Knicklichter, Aperol Spritz und ganz viel Liebe
Doch auf dem Appletree über das Line-Up zu meckern, ist für Fans eine Untat. Schließlich kommt man nicht für einen Headliner oder seine Lieblingsband auf das Festival, sondern für das Appletree-Feeling. Und das besteht aus weit mehr als aus fetzigen Konzerten. „Es ist sehr alternativ und bio und so. So haben alle nen Common Ground. Ich jedenfalls gehe darin auf.“ , so Sarah V. nach dem Konzert von Alex Vergas. „Die Location ist für mich wie eine Traumlandschaft oder Fantasywelt.“ Der rosa Flamingo würde Sarah zustimmen.
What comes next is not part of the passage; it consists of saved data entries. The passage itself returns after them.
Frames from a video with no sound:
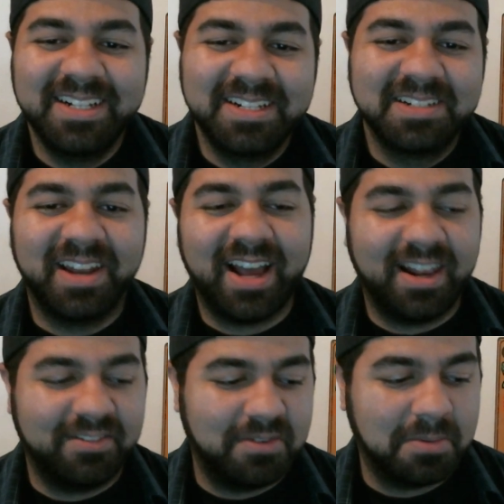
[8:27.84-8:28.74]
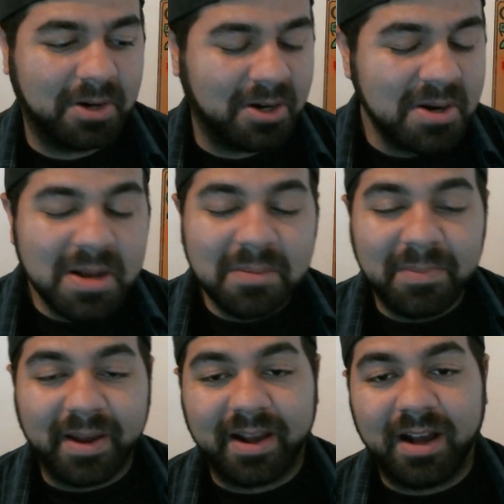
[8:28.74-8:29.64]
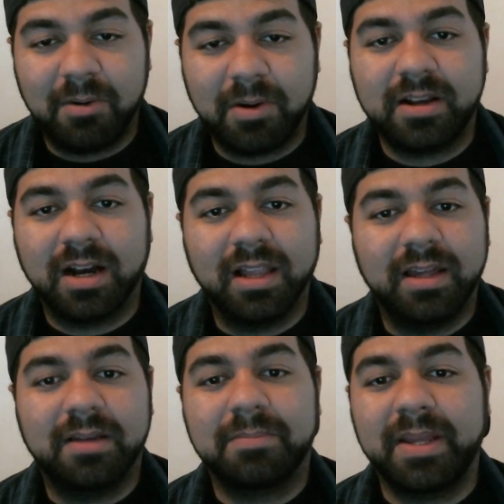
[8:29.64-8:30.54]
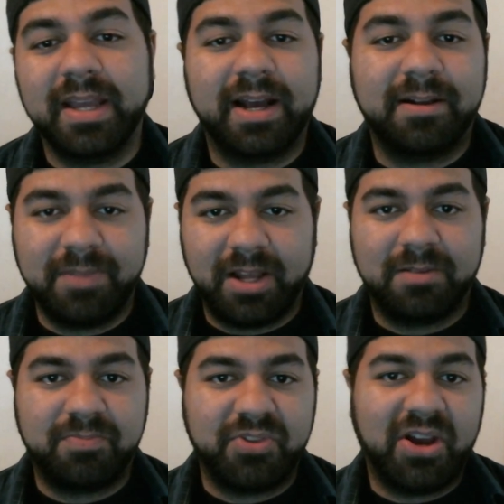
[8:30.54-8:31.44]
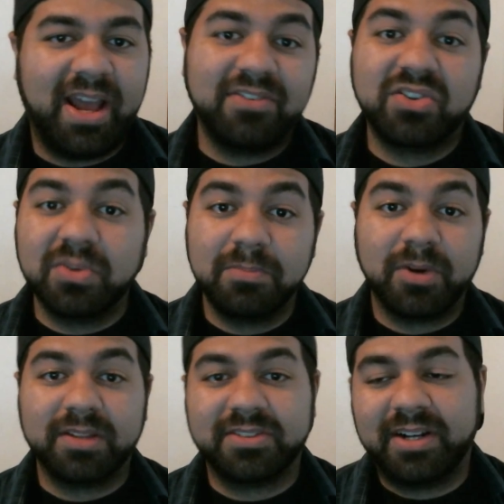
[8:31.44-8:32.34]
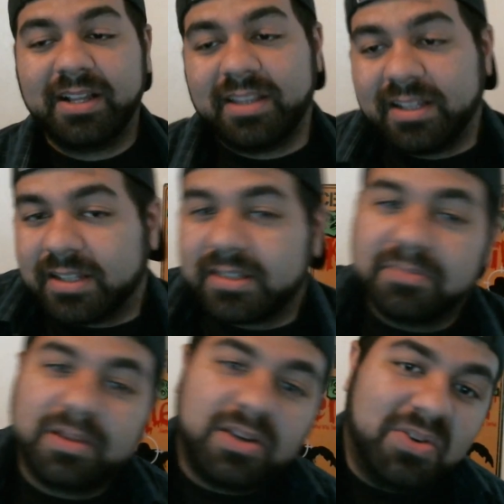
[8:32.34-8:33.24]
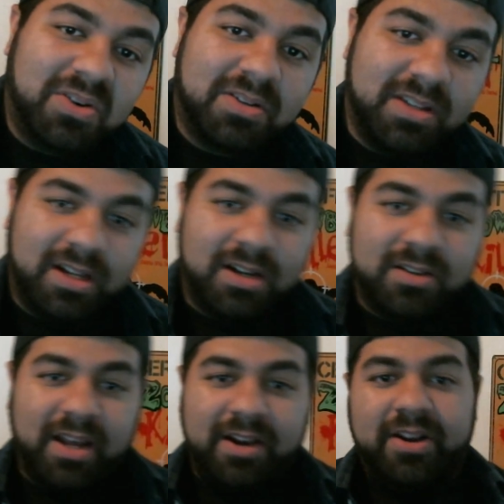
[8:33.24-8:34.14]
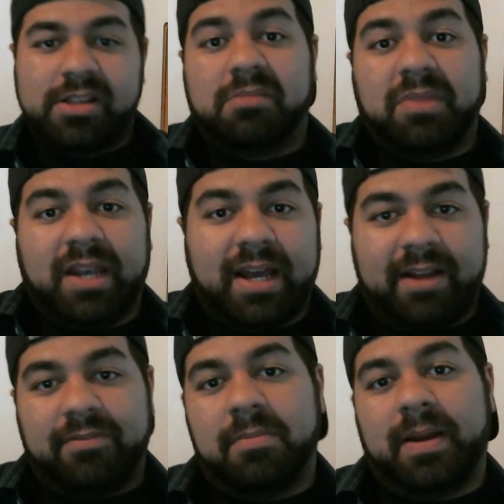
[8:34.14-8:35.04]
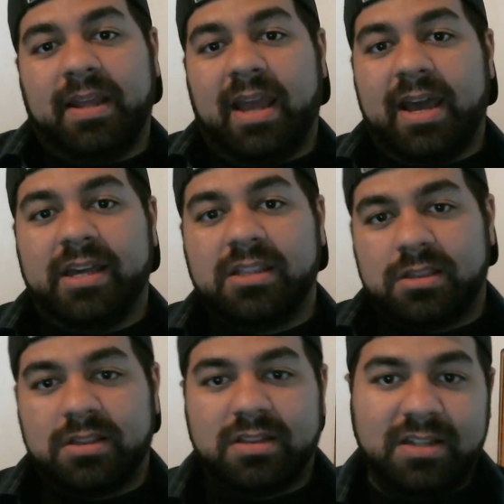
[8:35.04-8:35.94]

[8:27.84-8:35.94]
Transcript: Nah, I love you, bro. But what do you call it? But yeah, you know, so I have a twin brother, and I think that's something cool. You know, I know that's something not everybody has.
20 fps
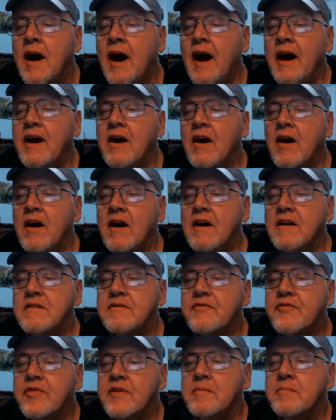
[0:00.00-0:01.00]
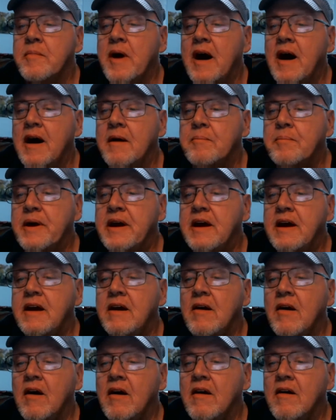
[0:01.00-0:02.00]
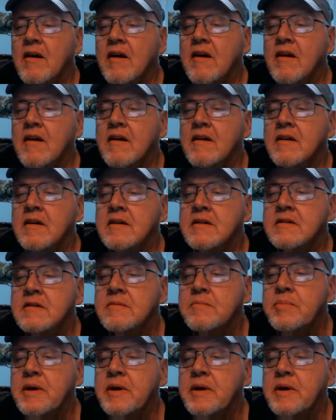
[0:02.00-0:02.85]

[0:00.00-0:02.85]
Hi, Art from PDRRE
Die Festivalkultur auf dem Appletree Garden Festival lebt damit nicht nur durch Ort und Musik, sondern durch seine Fans. Und davon gibt es auf dem Appletree viele. Wandert man durch die grünen und müllfreien Pfade des Campingplatzes, trifft man früher oder später auf die APSPRI-Bar – ein Self-Made-Bar-Tresen mit Aperol Spritz, Gin und Musik. „Wir haben aus günstigen Materialien alles selbst gebaut“, erklärt Tim aus Düsseldorf. Tim und seine Freunde hatten vor einigen Jahren schon ein Nagelstudio auf dem Campingplatz des Appletree eröffnet. Dieses Jahr ist es eine Bar für alle Camper, die Teil der Festivalkultur sein möchten. Oder einfach bis morgens um halb sieben feiern wollen. Selbst international bekannte Künstler wie Monolink trifft man tagsüber auf einem Campingstuhl sitzend an der Bar. „Erst waren manche angefixt, als wir die Bar aufgebaut haben. Dann haben alle mitdekoriert, und jetzt läuft es von alleine.“ Ein Symbol für das Appletree-Feeling, gebaut aus Knicklichtern, Ästen und Liebe.